Academic Project Page

Abstract

Medical language models (MLMs) have become pivotal in advancing medical natural language processing. However, prior models that rely on pre-training or supervised fine-tuning often exhibit low data efficiency and limited practicality in real-world clinical applications. While OpenAI’s o1 highlights test-time scaling in mathematics, attempts to replicate this approach in medicine typically distill responses from GPT-series models to open-source models, focusing primarily on multiple-choice tasks. This strategy, though straightforward, neglects critical concerns like data privacy and realistic deployment in clinical settings. In this work, we present deployable, small-scale medical reasoning system, MedS³, designed for long-chain reasoning in clinical tasks using a self-evolution paradigm. Starting with a seed dataset of around 8,000 instances spanning five domains and 16 datasets, we prompt a base policy model to perform Monte Carlo Tree Search (MCTS) to construct rule-verifiable reasoning chains. Each reasoning step is assigned an evolution rollout value, allowing verified trajectories to train the policy model and the process reward model (PRM). During inference, the policy model generates multiple responses, and the reward model selects the one with a newly proposed PRM-guided Vote-Sum (P-VS) strategy. Experiments on eleven evaluation datasets demonstrate that MedS³ outperforms not only the prior strongest medical model by 6.59, but also 32B-level general reasoning models by 8.71 points.
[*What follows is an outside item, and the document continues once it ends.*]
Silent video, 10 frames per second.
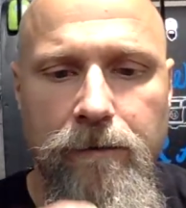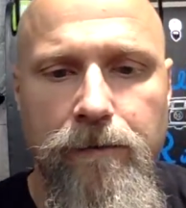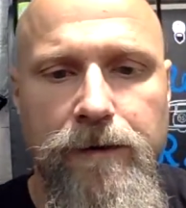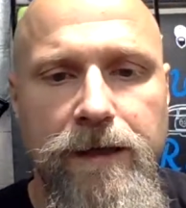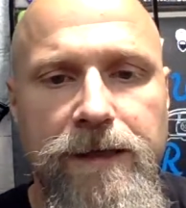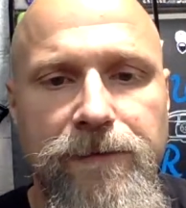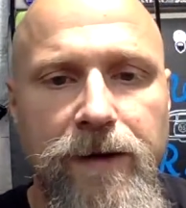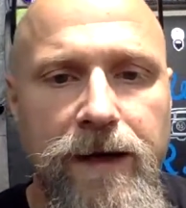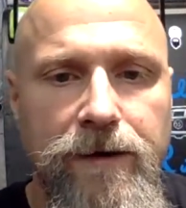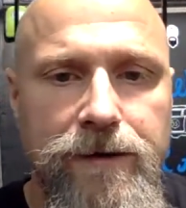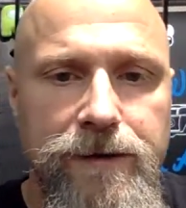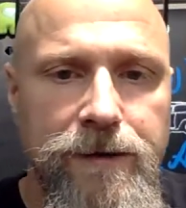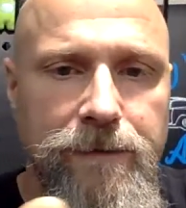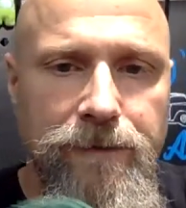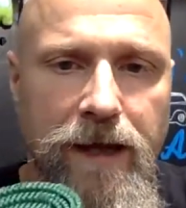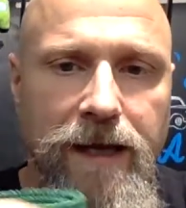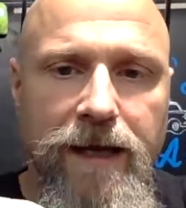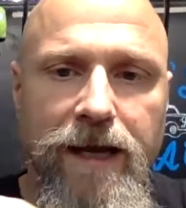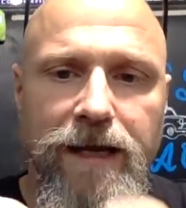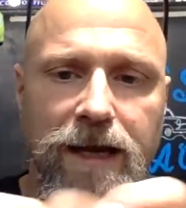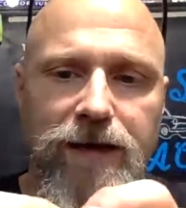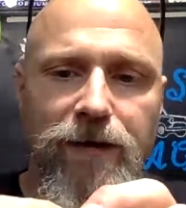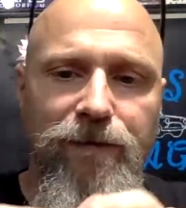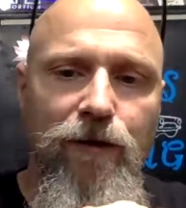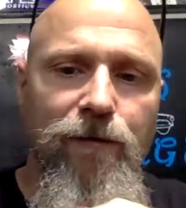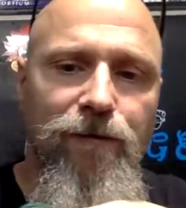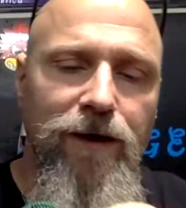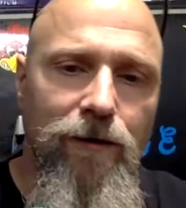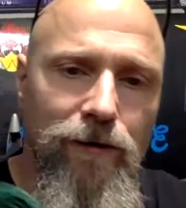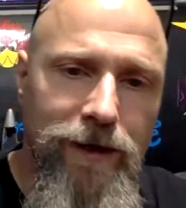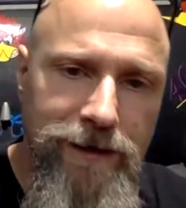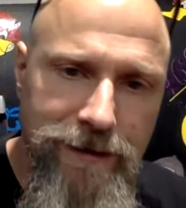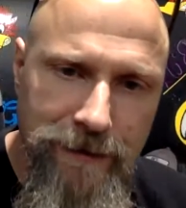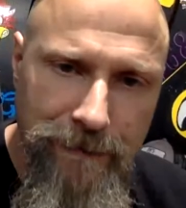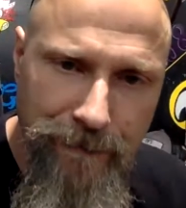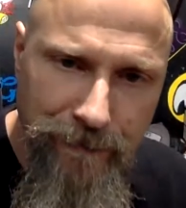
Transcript: But these fingers, and if you feel these,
Method: Self-Evolution System

MedS³ utilizes a Monte-Carlo Tree Search pipeline to self-generate step-by-step reasoning paths for each question in the seed dataset (a). During this process, MedS³ uses result simulation to obtain the rollout value for each node (b); After obtaining the child's rollout value, MedS³ executes back-propagate to enable precise value prediction from deeper layer to transfer back to shallow nodes (c). After gathering all correct and wrong finish nodes, we use supervised fine-tuning to optimize the policy model \(\pi\) with correct reasoning trajectories and step-wise discriminative loss to obtain a process reward model \(V_{\theta}\) (d).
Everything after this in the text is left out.